What is being asked: Whatever appears in the records, retype it exactly, except for the pictures.
##### Supplied material
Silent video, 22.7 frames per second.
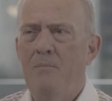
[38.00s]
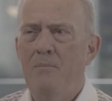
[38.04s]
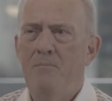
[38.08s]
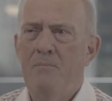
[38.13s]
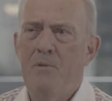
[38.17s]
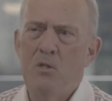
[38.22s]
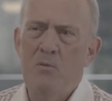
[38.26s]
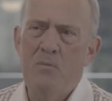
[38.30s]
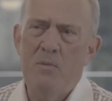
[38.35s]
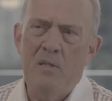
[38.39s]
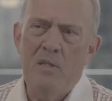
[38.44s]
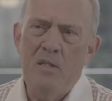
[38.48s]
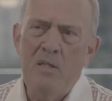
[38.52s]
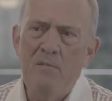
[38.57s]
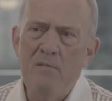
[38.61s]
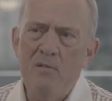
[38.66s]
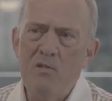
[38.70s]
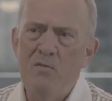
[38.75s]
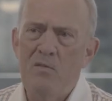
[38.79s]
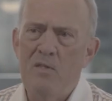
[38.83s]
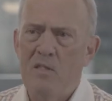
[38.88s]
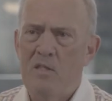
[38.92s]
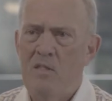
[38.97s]

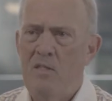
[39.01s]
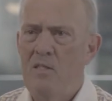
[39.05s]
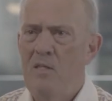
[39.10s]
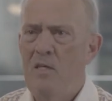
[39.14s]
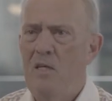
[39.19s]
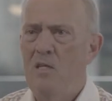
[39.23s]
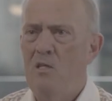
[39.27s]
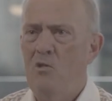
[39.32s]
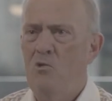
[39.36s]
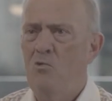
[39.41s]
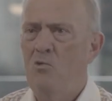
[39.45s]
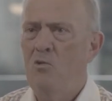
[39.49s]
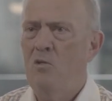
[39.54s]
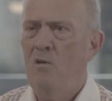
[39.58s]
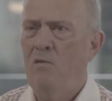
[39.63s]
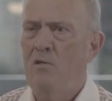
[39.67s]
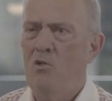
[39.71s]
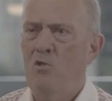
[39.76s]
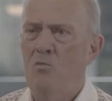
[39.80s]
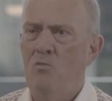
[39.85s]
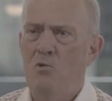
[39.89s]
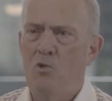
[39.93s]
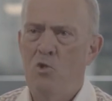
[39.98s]
perspectivas financeiras, com
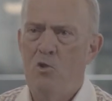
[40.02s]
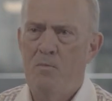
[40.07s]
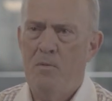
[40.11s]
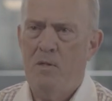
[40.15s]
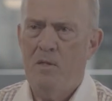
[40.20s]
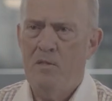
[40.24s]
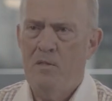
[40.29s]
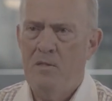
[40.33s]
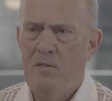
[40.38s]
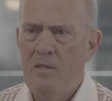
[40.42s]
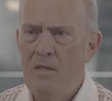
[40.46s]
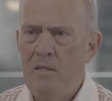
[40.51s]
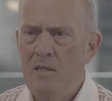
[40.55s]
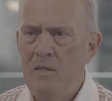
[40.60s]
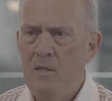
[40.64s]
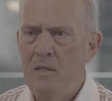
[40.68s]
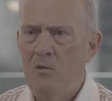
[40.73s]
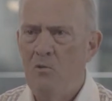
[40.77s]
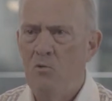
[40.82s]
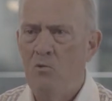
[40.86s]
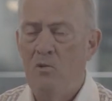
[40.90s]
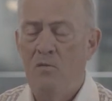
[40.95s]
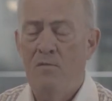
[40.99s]
diversos pontos de
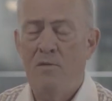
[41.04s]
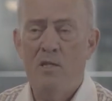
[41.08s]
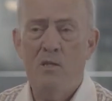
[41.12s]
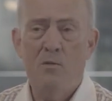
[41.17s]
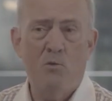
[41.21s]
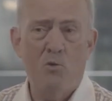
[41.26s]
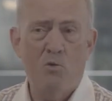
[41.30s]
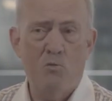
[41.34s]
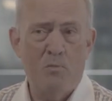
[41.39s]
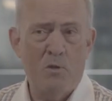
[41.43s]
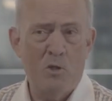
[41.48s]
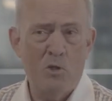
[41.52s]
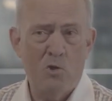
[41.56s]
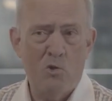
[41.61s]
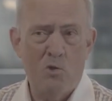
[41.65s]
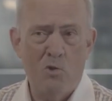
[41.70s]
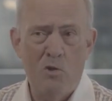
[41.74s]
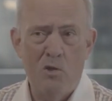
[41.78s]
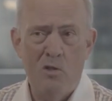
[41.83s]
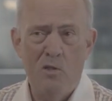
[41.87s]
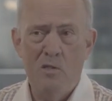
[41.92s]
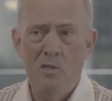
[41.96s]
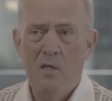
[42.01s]
partida, com diversas
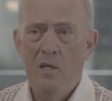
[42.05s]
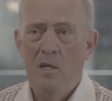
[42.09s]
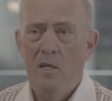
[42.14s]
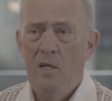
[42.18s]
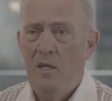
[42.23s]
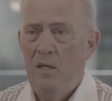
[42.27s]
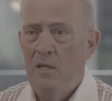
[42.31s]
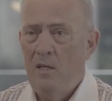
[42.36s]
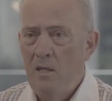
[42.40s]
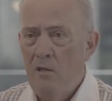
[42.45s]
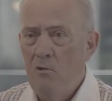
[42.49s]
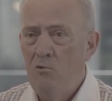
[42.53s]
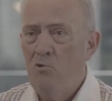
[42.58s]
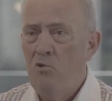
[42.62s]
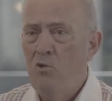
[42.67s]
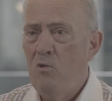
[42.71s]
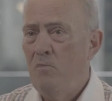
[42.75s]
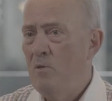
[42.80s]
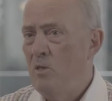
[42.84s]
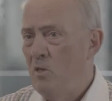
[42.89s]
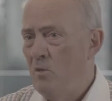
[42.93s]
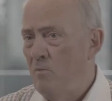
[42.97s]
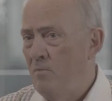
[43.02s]
preocupações e não
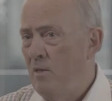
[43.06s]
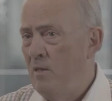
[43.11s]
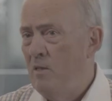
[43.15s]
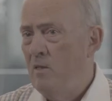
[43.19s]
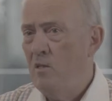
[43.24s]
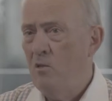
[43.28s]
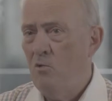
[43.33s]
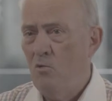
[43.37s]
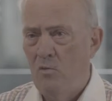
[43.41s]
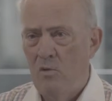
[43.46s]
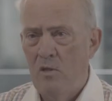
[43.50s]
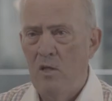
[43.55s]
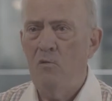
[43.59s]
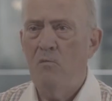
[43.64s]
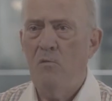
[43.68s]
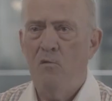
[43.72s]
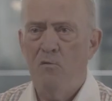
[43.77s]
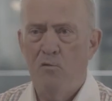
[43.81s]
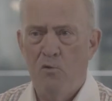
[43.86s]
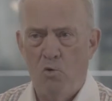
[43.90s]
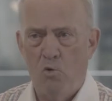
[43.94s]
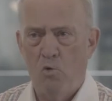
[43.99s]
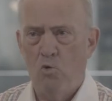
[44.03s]
simplesmente de cuidar de
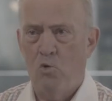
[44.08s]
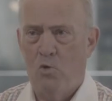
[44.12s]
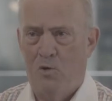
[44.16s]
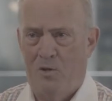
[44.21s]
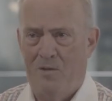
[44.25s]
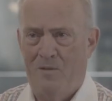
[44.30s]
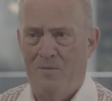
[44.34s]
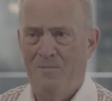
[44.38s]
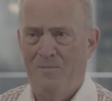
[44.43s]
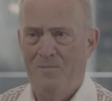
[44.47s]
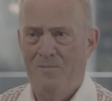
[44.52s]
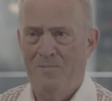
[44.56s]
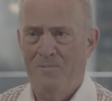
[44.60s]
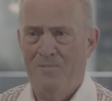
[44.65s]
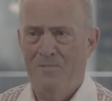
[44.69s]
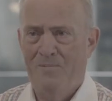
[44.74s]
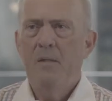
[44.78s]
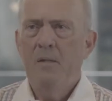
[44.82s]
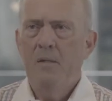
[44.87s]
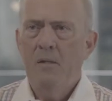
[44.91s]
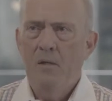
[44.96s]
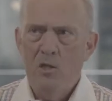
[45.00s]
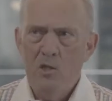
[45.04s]
uma fortuna.
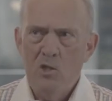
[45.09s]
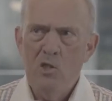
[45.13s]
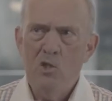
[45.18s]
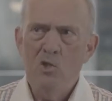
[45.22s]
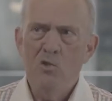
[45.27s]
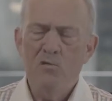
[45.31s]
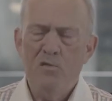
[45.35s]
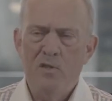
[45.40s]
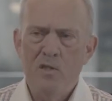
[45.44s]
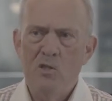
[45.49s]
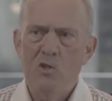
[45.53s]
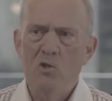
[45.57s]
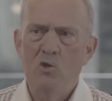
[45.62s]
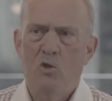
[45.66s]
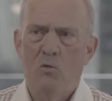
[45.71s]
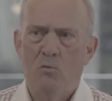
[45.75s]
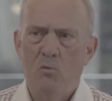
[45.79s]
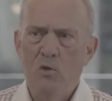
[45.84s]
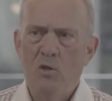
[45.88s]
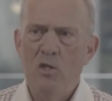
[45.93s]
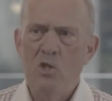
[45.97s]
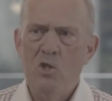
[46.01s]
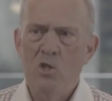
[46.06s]
Eu acho que isso fascinou
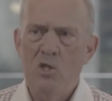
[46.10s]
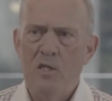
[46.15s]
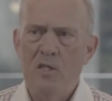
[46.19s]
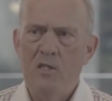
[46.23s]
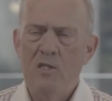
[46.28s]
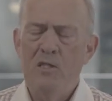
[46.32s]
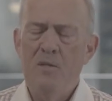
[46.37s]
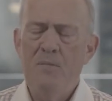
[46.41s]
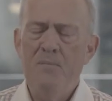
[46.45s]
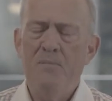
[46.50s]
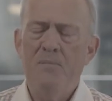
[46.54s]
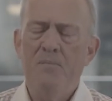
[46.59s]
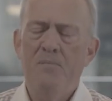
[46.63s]
muita gente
##########
Task output:
Silent video, 22.7 frames per second.
[38.00s]
[38.04s]
[38.08s]
[38.13s]
[38.17s]
[38.22s]
[38.26s]
[38.30s]
[38.35s]
[38.39s]
[38.44s]
[38.48s]
[38.52s]
[38.57s]
[38.61s]
[38.66s]
[38.70s]
[38.75s]
[38.79s]
[38.83s]
[38.88s]
[38.92s]
[38.97s]

[39.01s]
[39.05s]
[39.10s]
[39.14s]
[39.19s]
[39.23s]
[39.27s]
[39.32s]
[39.36s]
[39.41s]
[39.45s]
[39.49s]
[39.54s]
[39.58s]
[39.63s]
[39.67s]
[39.71s]
[39.76s]
[39.80s]
[39.85s]
[39.89s]
[39.93s]
[39.98s]
perspectivas financeiras, com
[40.02s]
[40.07s]
[40.11s]
[40.15s]
[40.20s]
[40.24s]
[40.29s]
[40.33s]
[40.38s]
[40.42s]
[40.46s]
[40.51s]
[40.55s]
[40.60s]
[40.64s]
[40.68s]
[40.73s]
[40.77s]
[40.82s]
[40.86s]
[40.90s]
[40.95s]
[40.99s]
diversos pontos de
[41.04s]
[41.08s]
[41.12s]
[41.17s]
[41.21s]
[41.26s]
[41.30s]
[41.34s]
[41.39s]
[41.43s]
[41.48s]
[41.52s]
[41.56s]
[41.61s]
[41.65s]
[41.70s]
[41.74s]
[41.78s]
[41.83s]
[41.87s]
[41.92s]
[41.96s]
[42.01s]
partida, com diversas
[42.05s]
[42.09s]
[42.14s]
[42.18s]
[42.23s]
[42.27s]
[42.31s]
[42.36s]
[42.40s]
[42.45s]
[42.49s]
[42.53s]
[42.58s]
[42.62s]
[42.67s]
[42.71s]
[42.75s]
[42.80s]
[42.84s]
[42.89s]
[42.93s]
[42.97s]
[43.02s]
preocupações e não
[43.06s]
[43.11s]
[43.15s]
[43.19s]
[43.24s]
[43.28s]
[43.33s]
[43.37s]
[43.41s]
[43.46s]
[43.50s]
[43.55s]
[43.59s]
[43.64s]
[43.68s]
[43.72s]
[43.77s]
[43.81s]
[43.86s]
[43.90s]
[43.94s]
[43.99s]
[44.03s]
simplesmente de cuidar de
[44.08s]
[44.12s]
[44.16s]
[44.21s]
[44.25s]
[44.30s]
[44.34s]
[44.38s]
[44.43s]
[44.47s]
[44.52s]
[44.56s]
[44.60s]
[44.65s]
[44.69s]
[44.74s]
[44.78s]
[44.82s]
[44.87s]
[44.91s]
[44.96s]
[45.00s]
[45.04s]
uma fortuna.
[45.09s]
[45.13s]
[45.18s]
[45.22s]
[45.27s]
[45.31s]
[45.35s]
[45.40s]
[45.44s]
[45.49s]
[45.53s]
[45.57s]
[45.62s]
[45.66s]
[45.71s]
[45.75s]
[45.79s]
[45.84s]
[45.88s]
[45.93s]
[45.97s]
[46.01s]
[46.06s]
Eu acho que isso fascinou
[46.10s]
[46.15s]
[46.19s]
[46.23s]
[46.28s]
[46.32s]
[46.37s]
[46.41s]
[46.45s]
[46.50s]
[46.54s]
[46.59s]
[46.63s]
muita gente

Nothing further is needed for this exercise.